2 of 176 comments (clear)

  1. Won't Stop Hackers, Might Scare Hackees by gbulmash · · Score: 5, Interesting

    I think the more important aspect is the increased penalties for willfully concealing a security breach. Increasing criminal penalties is of varying value. One of the reasons criminals commit crimes is because they think they won't get caught, so whether they risk 2 years in jail or 4 isn't going to matter that much to them.

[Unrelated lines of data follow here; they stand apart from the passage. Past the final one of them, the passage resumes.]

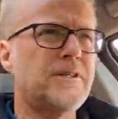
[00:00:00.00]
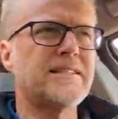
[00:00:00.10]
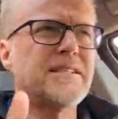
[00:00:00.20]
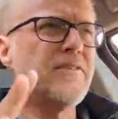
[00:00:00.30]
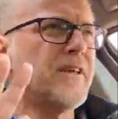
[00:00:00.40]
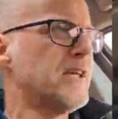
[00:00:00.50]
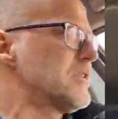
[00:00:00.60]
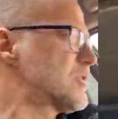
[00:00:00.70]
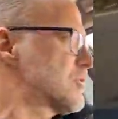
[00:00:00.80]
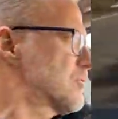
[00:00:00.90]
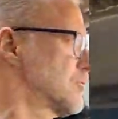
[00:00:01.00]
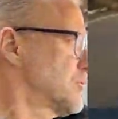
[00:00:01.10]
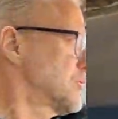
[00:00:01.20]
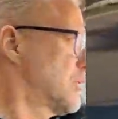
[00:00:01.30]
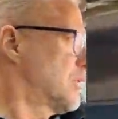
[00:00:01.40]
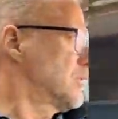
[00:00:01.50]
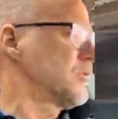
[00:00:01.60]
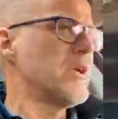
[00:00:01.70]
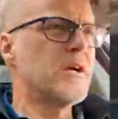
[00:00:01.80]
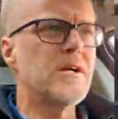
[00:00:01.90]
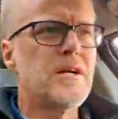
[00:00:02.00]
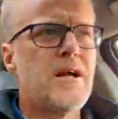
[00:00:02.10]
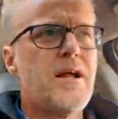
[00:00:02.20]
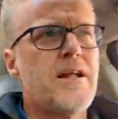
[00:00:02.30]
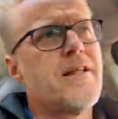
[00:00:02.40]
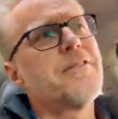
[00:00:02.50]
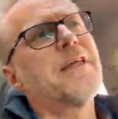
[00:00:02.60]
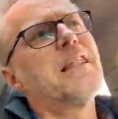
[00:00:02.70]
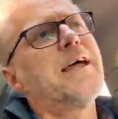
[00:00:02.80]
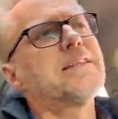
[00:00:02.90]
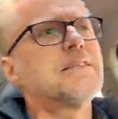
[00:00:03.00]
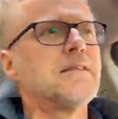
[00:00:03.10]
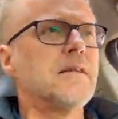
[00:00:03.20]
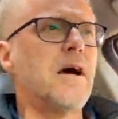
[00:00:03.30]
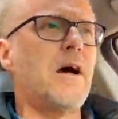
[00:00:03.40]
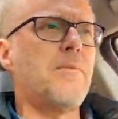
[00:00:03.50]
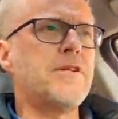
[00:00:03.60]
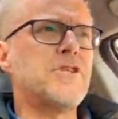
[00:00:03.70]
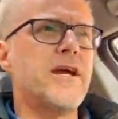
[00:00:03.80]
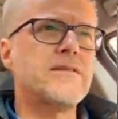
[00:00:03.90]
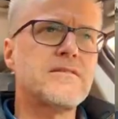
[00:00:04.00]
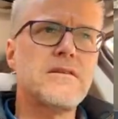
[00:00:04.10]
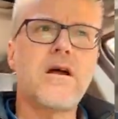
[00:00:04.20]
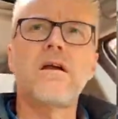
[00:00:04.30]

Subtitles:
Thanksgiving-ish through the New Year, they light a giant star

    But increasing penalties for willfully covering up a data breach may have more effect. As we've seen, bigger breaches cannot be kept secret for long. There are too many ways for them to be ferreted out. Furthermore, the people who would be in a position to conceal a data breach are often people who are more afraid of jail than those who willfully commit crimes like identity theft.

    Of course, what I'd really like to see is a death penalty for spammers.

    - Greg

    --
    Start a happiness pandemic
  2. Make It Cost Prohibitive To Store Too Much PD by Anonymous Coward · · Score: 5, Interesting

    A fundemental personal privacy/personal data concept that should be the basis of all laws governing how businesses and governments handle and are responsible for personal data should be liability for PD loss/leakage is directly proportional to the amount of PD per individual.

    For example, your company leaks:

    1) Addresses
    2) SSN
    3) Email addresses

    That will give you three times the liability of a company that leaks:

    1) Address

    Make it financially worthwhile for companies to store the absolute minimum PD necessary to operate their business and to create the incentive to delete all unnecessary data at the earliest opportunity.

    With storage so cheap and the liability for companies or governments essentially divorced from the actual damage done to personal privacy breaches there is absolutely no reason for any company to store every bit of PD about you on their(insecure) systems.